Por Menalton Braff para o Carta Capital.
Meu fascínio por biblioteca vem de longe, vem do tempo em que subia numa cadeira para escolher algum livro do meu agrado para roer com a voragem de principiante. Era a biblioteca do meu pai, a primeira que frequentei sem ainda ter noção do que fosse uma biblioteca, pois aquilo tinha cara de ambiente natural, apenas mais um cômodo da casa.
Mas a biblioteca do meu pai não era lá muito rica em literatura e, quando nos mudamos para Carazinho, norte do Rio Grande do Sul, tinha já roído tudo que havia para roer em casa, então desci da cadeira. Estava numa idade em que as ruas de uma cidade não me assustavam mais. Melhor ainda, nossa casa ficava a três quarteirões do prédio da prefeitura. Não me lembro de como descobri, o certo é que um dia me encontrei em uma sala daquele vetusto prédio conversando com a moça que ficava sentada atrás de uma escrivaninha, sobre a qual uma caixinha de madeira continha milhares de fichas.
A bibliotecária, depois de me fazer mil perguntas, de onde vinha, de que mais gostava, coisas assim, fez uma ficha onde escreveu meu nome, meu endereço, e registrou o primeiro livro que levei emprestado. Não, não me lembro qual foi. Só sei que Victor Hugo, Alexandre Dumas e outros cavalheiros que me foram apresentados passaram a fazer parte da minha família. Terminava de ler um livro e voltava lá. Não posso me esquecer do sorriso com que aquela moça me atendia, dando sugestões, fazendo perguntas sobre o livro anterior. Ficamos amigos.
Em seguida fui parar em uma escola de São Paulo como aluno interno. Ah, maravilha! Perdi o ano letivo, mas encontrei uma bibliotecária e um colega mais culto do que eu e foi assim que li praticamente todo o Alexandre Herculano e de quebra diversos livros do Paulo Setúbal. Machado e Alencar, a esta altura, me acompanhavam em minhas aventuras. Nesta época me deu vontade de escrever um romance com o estilo do José de Alencar. Aquelas descrições dele, das matas do Brasil, da poeira de sol sobre as copas das árvores me deixavam encantado. Cheguei a escrever o romance. Mas onde podem ter parado aqueles cadernos?
Em Porto Alegre, naquele prédio antigo pintado de amarelo, ali perto do teatro São Pedro, comecei a modernizar minhas preferências. Alternava as retiradas de livros da biblioteca pública com as visitas à Livraria Globo, na rua da Praia. Sentava no corredor, entre as prateleiras e ficava lendo orelha de livros até encontrar algum que me desse vontade de comprar.

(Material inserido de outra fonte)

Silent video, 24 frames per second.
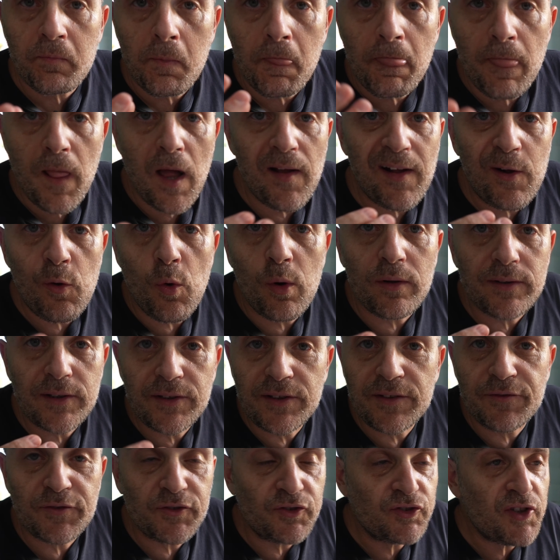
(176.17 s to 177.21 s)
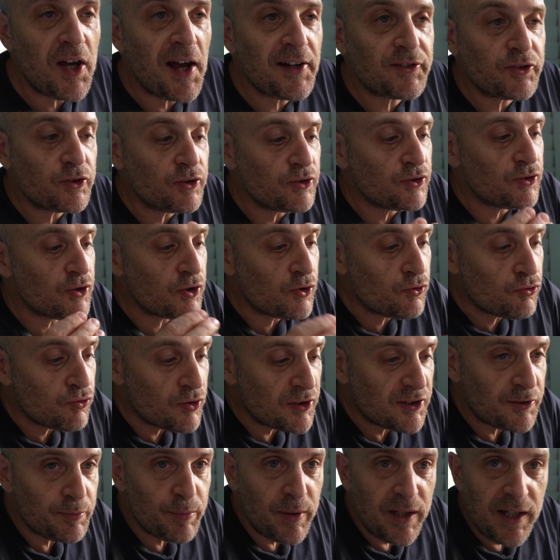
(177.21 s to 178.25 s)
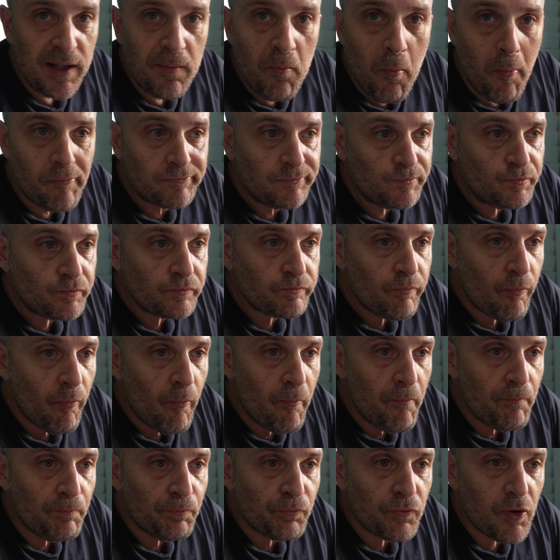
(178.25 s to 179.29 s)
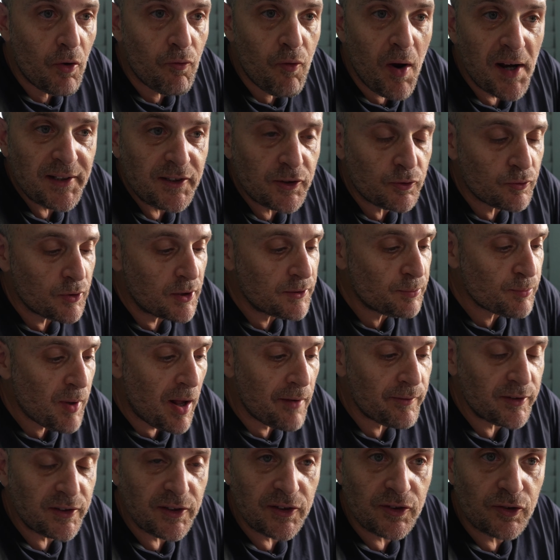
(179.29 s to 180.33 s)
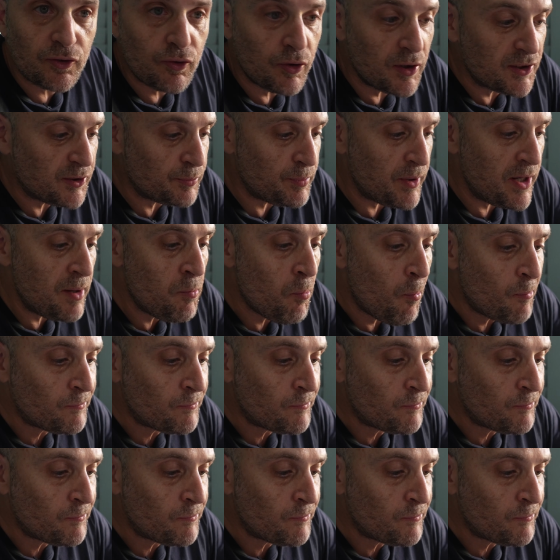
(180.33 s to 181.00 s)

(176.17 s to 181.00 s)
You have all the different textures, the crispy, the rice crisp obviously is crispy.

Foi nesse tempo que fui apresentado à 2ª Geração Modernista brasileira. E saber que se pode também escrever sobre as coisas do presente, sobre as coisas conhecidas, ah, isso me dava calafrios. O Erico Verissimo, falando de umas pessoas muito parecidas com meus parentes do interior, representou o dedo no gatilho. Dos meus primos, quem podia falar melhor do que eu?
Nunca mais consegui passar por uma biblioteca sem fazer uma reverência. Lugar sagrado, tabernáculo de conhecimento e beleza. E as livrarias (tão poucas no Brasil) foram sempre uma ameaça ao meu equilíbrio orçamentário. Não faz mal, ambas, livrarias e bibliotecas, são o outro mundo, muito mais rico, muito mais prazeroso do que o ramerrão do dia a dia.